Task brief:
Here, set down only the lines between the line that contains "[00:00:03.42]" and the final line of the material, both included, exactly as written. Skip the pictures.

☆ ☆ ☆

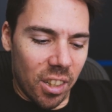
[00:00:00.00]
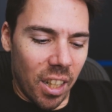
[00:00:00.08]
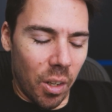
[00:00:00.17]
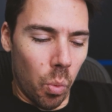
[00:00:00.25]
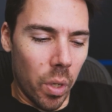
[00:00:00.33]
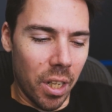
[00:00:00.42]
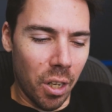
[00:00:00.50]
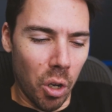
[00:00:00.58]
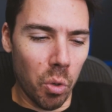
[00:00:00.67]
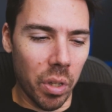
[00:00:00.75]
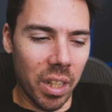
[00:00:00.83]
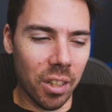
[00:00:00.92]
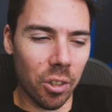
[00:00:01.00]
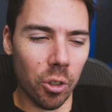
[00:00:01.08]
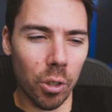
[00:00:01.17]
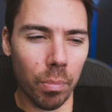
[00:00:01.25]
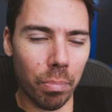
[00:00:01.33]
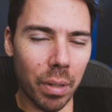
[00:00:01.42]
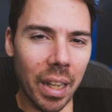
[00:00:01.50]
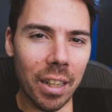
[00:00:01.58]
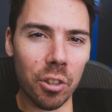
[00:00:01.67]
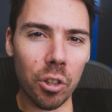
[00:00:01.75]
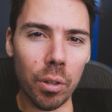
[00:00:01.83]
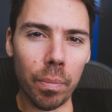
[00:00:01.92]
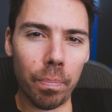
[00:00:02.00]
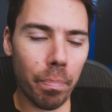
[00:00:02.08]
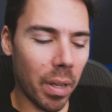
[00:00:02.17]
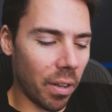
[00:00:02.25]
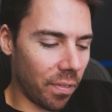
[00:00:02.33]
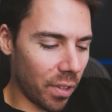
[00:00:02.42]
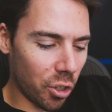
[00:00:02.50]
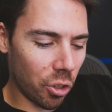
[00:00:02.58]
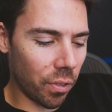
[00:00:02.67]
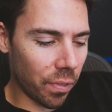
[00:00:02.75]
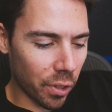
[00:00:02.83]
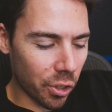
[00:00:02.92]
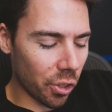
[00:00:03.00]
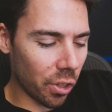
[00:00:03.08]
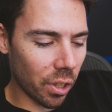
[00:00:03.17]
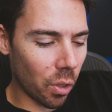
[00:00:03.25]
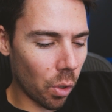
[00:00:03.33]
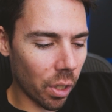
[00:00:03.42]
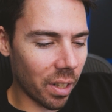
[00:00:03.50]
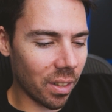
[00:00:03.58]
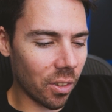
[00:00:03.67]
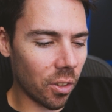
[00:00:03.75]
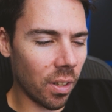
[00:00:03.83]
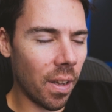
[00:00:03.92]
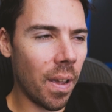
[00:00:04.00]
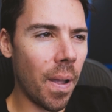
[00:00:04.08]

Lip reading: It's like we know these certain plants are beneficial for certain organs,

☆ ☆ ☆

Task result:
[00:00:03.42]
[00:00:03.50]
[00:00:03.58]
[00:00:03.67]
[00:00:03.75]
[00:00:03.83]
[00:00:03.92]
[00:00:04.00]
[00:00:04.08]

Lip reading: It's like we know these certain plants are beneficial for certain organs,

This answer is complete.